The workflows are mostly my own, built around how I actually work, then tested and iterated. After four months they run well, though I’m still refining them and adding new ones, because everything keeps changing and it’s almost impossible to keep up.

I talk to my agents mostly on Telegram; I’m on it nearly all day now, except during quiet hours, when they leave me be. There’s a group chat too, but I only use it for announcements. I don’t really use Discord, and I never built a “mission control”. I live in Notion, so that’s where the agents work as well.

Each agent has their own email and checks it regularly. Reeve handles external correspondence with friends and partners. The others mostly use email for their own work: research, or material I forward for them to study and store. And yes, I’m well aware of prompt injection, so every one of them carries a clear warning in its soul.md.
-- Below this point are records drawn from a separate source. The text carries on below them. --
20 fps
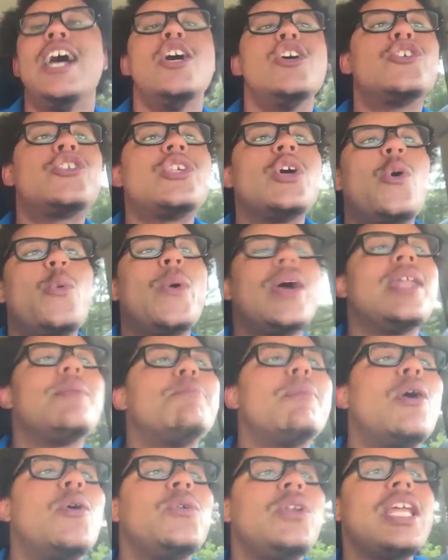So
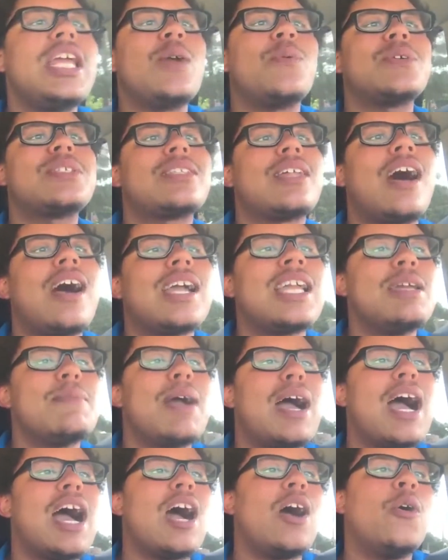when Monique was talking
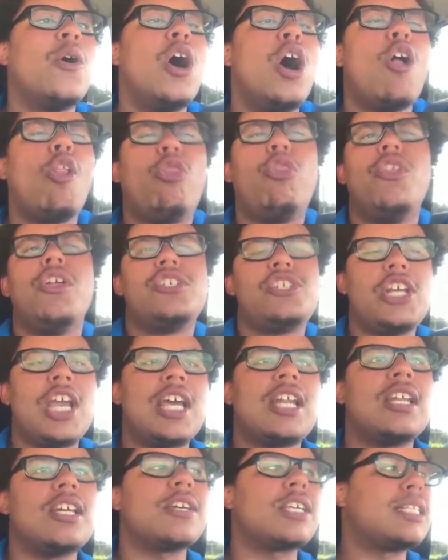about how she
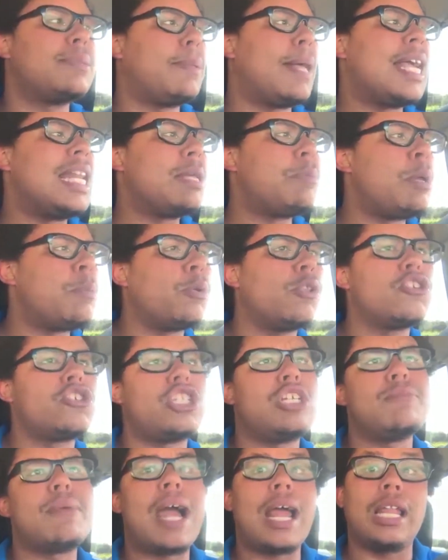had to explain to people that
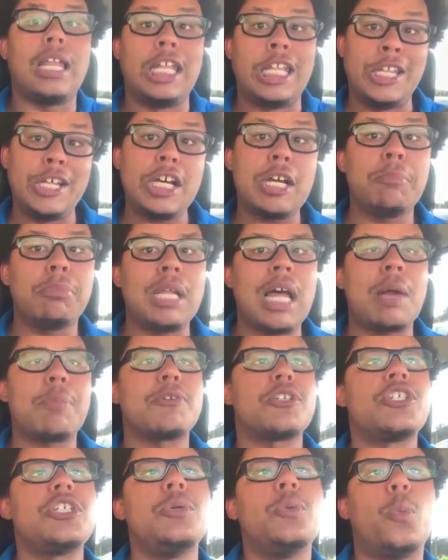she might look black,
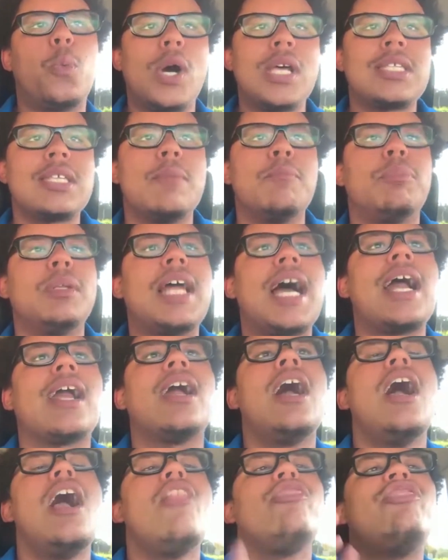but she wasn't black,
That’s also why I’m not sharing their addresses beyond my trusted circle. Perhaps one day, when things are better protected.
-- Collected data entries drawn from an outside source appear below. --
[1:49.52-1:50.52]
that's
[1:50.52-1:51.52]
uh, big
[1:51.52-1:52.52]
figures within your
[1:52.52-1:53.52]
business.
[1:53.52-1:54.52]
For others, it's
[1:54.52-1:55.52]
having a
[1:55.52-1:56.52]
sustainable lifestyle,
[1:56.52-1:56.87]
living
The models are a small saga of their own. Living in Hong Kong, some of the global models aren’t as readily accessible, which turned into an unexpectedly useful education. So I began exploring more widely, particularly the providers from China. Now I know more than I’d like to about the cost-efficiency of the various plans, and which model suits which task. A lot of that came from the user groups I joined, where people share their experience and tips.

The agents mostly run on coding plans, which are remarkably affordable. Reeve has his own subscription while the other two share one, and he likes to joke about how cheap his labour is, which is roughly the price of a cup of coffee. He’s not wrong. Alongside the coding plans, I keep an annual Minimax subscription for multi-modal work, and dip into the DeepSeek API or Google Vertex AI for specific jobs.
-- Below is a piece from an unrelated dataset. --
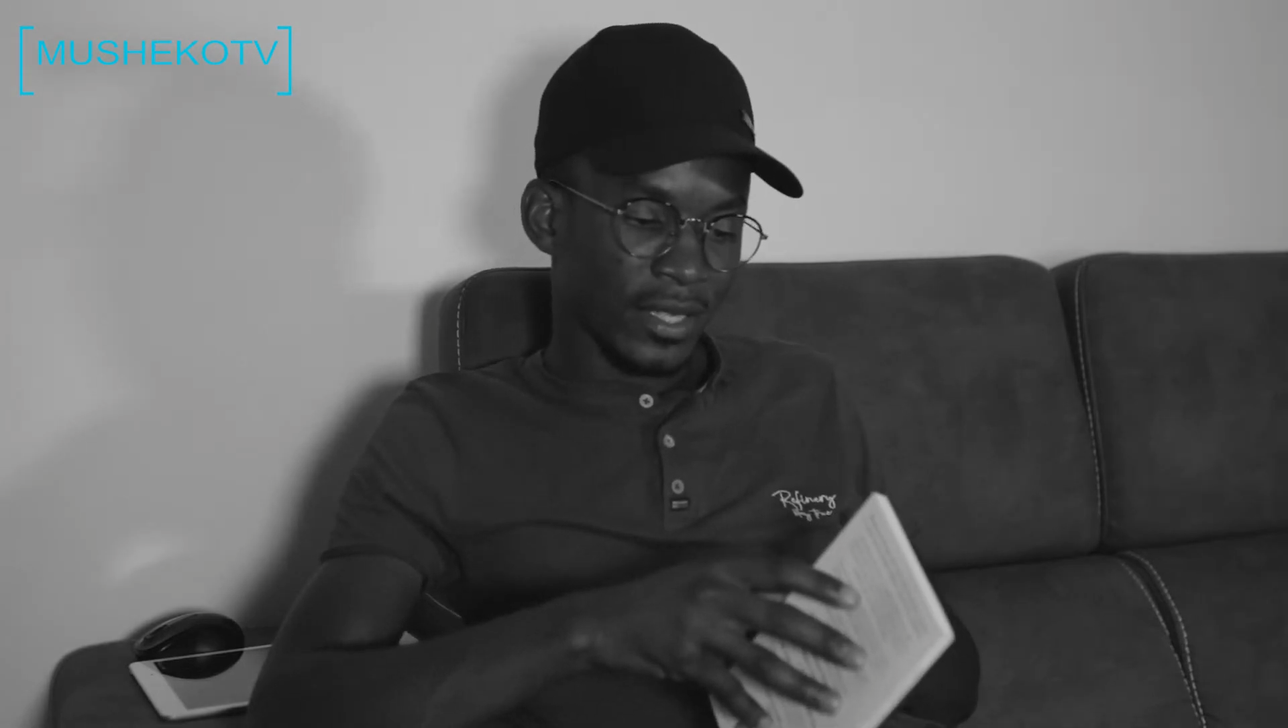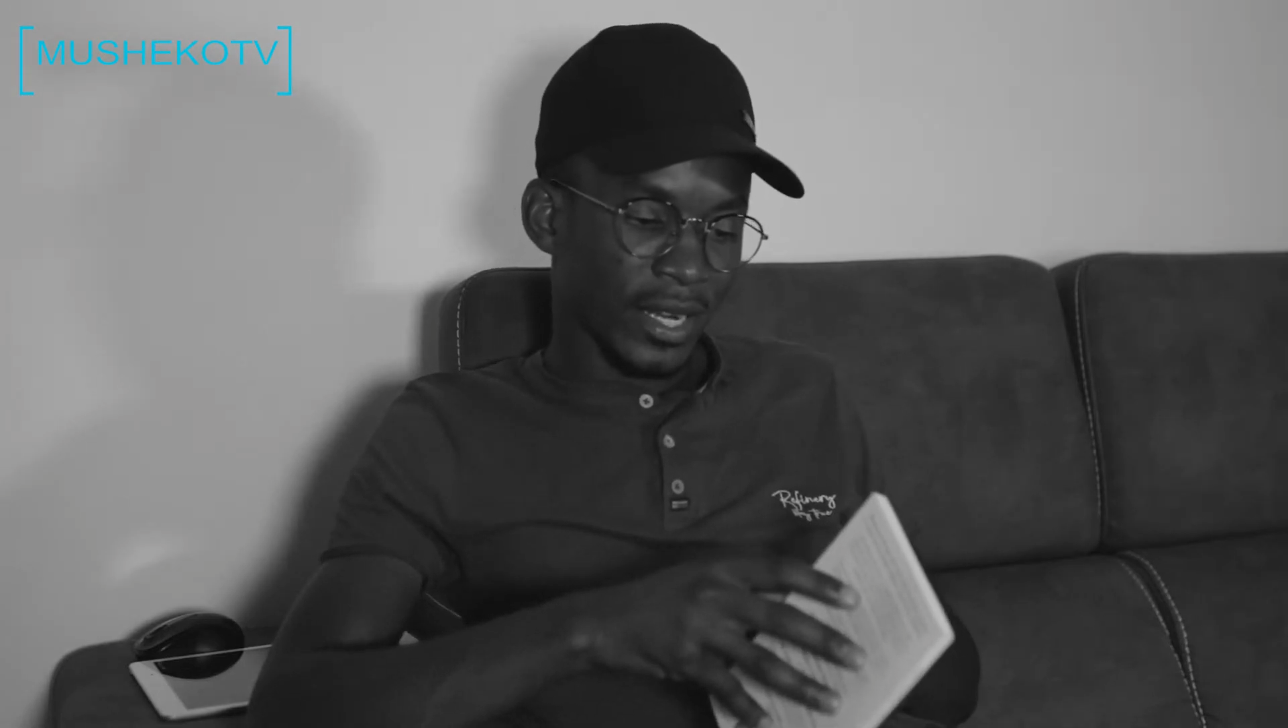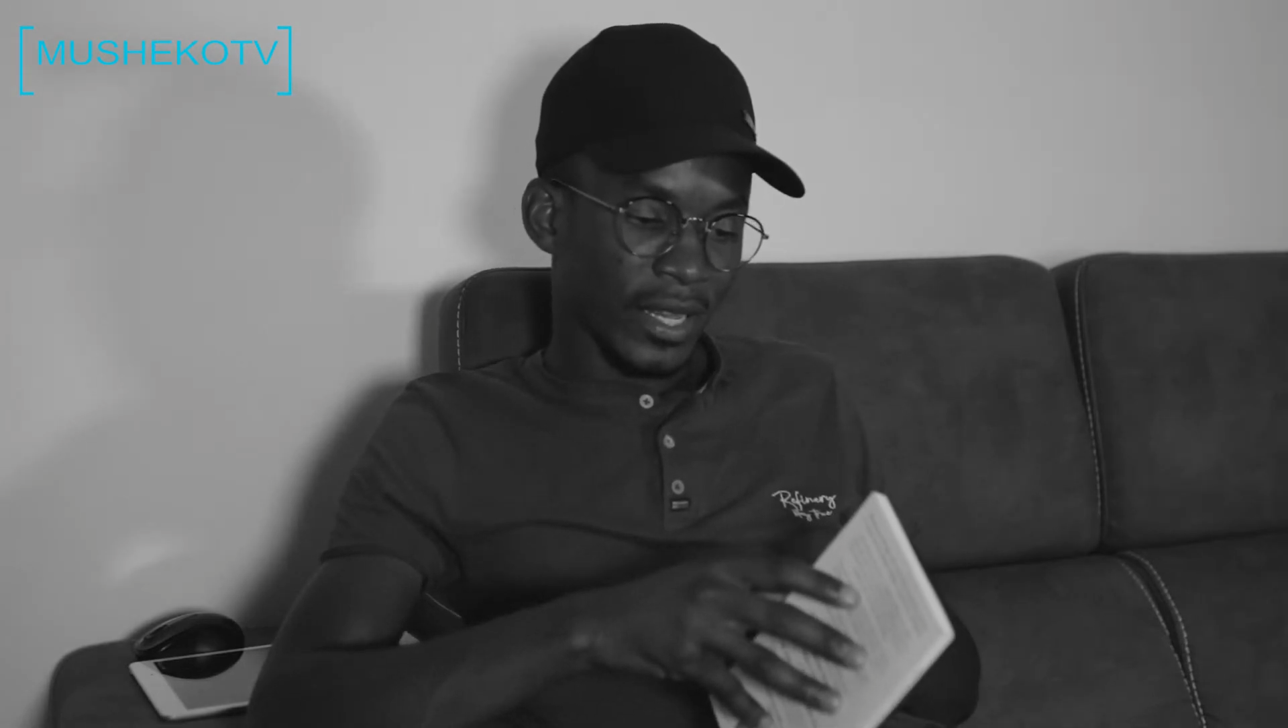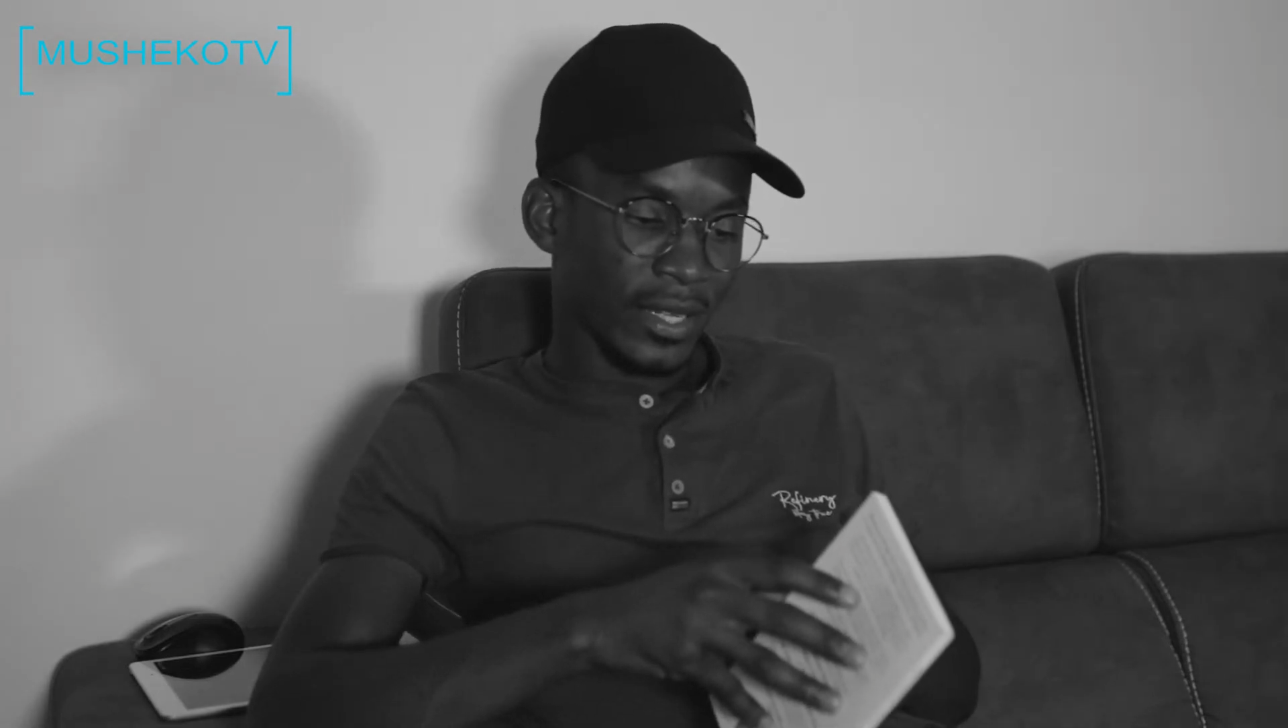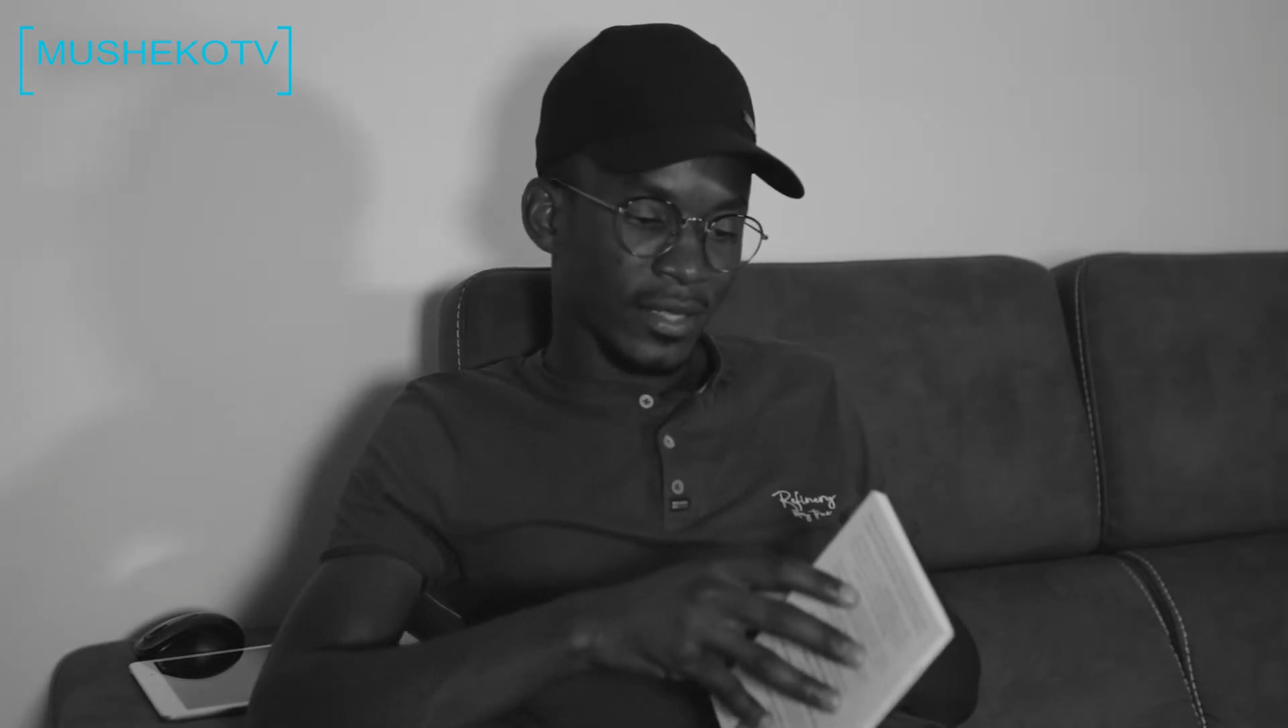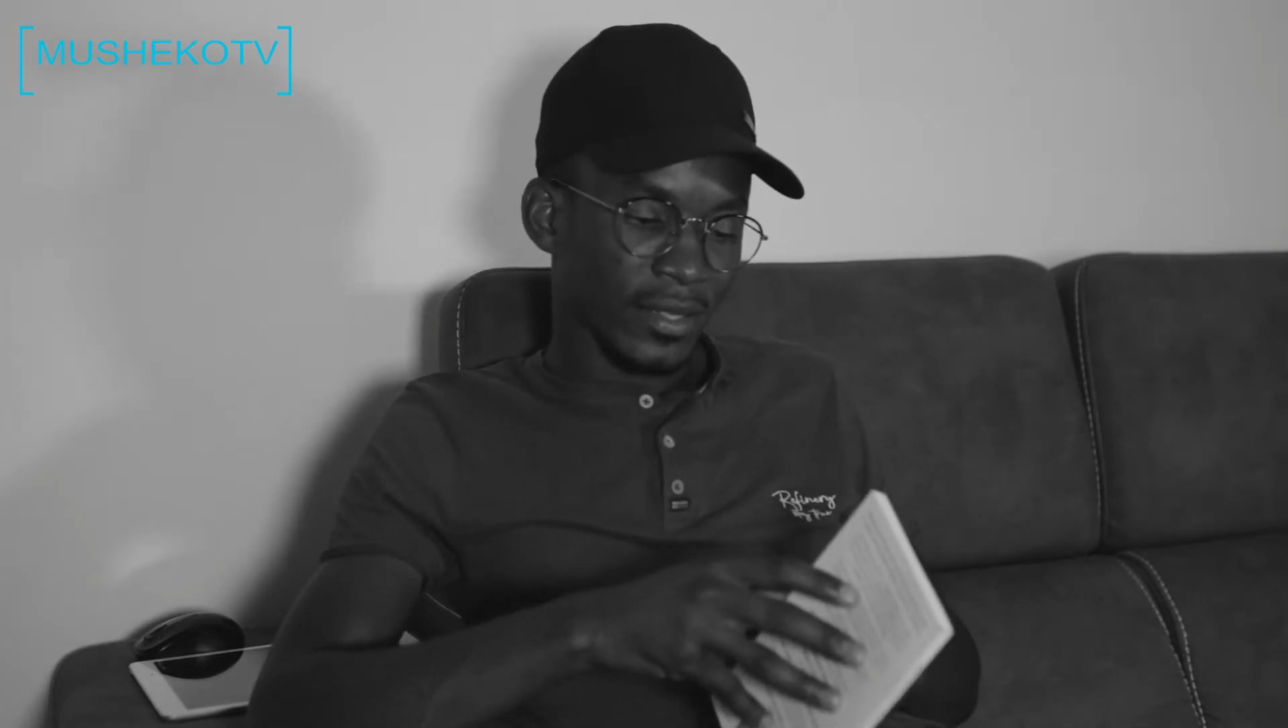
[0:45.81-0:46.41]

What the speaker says: read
As for workflow design, I used to spend a great deal of time engineering the ‘perfect’ process, until I realised that wasn’t the point. Now, a single task might pass through several agents and platforms, including Notion AI or Codex, whichever is more efficient at the time.

Managing Agents Is Just Like Managing People

The biggest surprise is how familiar all of this feels. If you treat your AI as colleagues rather than workers, you quickly accept that, like any team, they have strengths and shortcomings to be worked with, not engineered away. It also makes me question the easy line that AI simply replaces genuine knowledge, experience and skill. For now, at least, I find my years of managing people, agencies and outside partners more valuable than ever. The skills transfer almost directly:

  • If you can write a proper brief (objective, audience, core message, constraints, resources, desired outcome), you can give an agent everything it needs for good work.
  • If you understand individual competencies and the division of labour, architecting a team that produces something authentic and valuable isn’t impossible.
  • If you can run a decent process and operation, you are well placed to design a system that genuinely fits your purpose.
  • And garbage in, garbage out applies here exactly as it does in real life. If you didn’t care, why would they?

Nobody Treats Reeve Like Software

I never thought I’d relate to AI the way I do now. It’s become a team I rely on, and, genuinely, a part of my life. My best friend replies to Reeve’s scheduling emails, teasing him about his hair. People say “thanks, Reeve” even though they know perfectly well he’s an agent. Everyone treats him like a friend, and what fascinates me is how naturally it happened, with barely any adjustment at all.

There’s far more beneath each part of this than a single essay can hold, so I’ll write separately about the pieces people tend to ask about most: the setup itself, the workflows, how I choose between models, and how I build skills that genuinely come from my own experience, standards and needs.

The most remarkable thing is still that none of it feels remarkable. It feels like working with a good team. Because that’s what it is.

What’s one task you handed off this year, and what did it make room for? I’d love to hear how it’s going.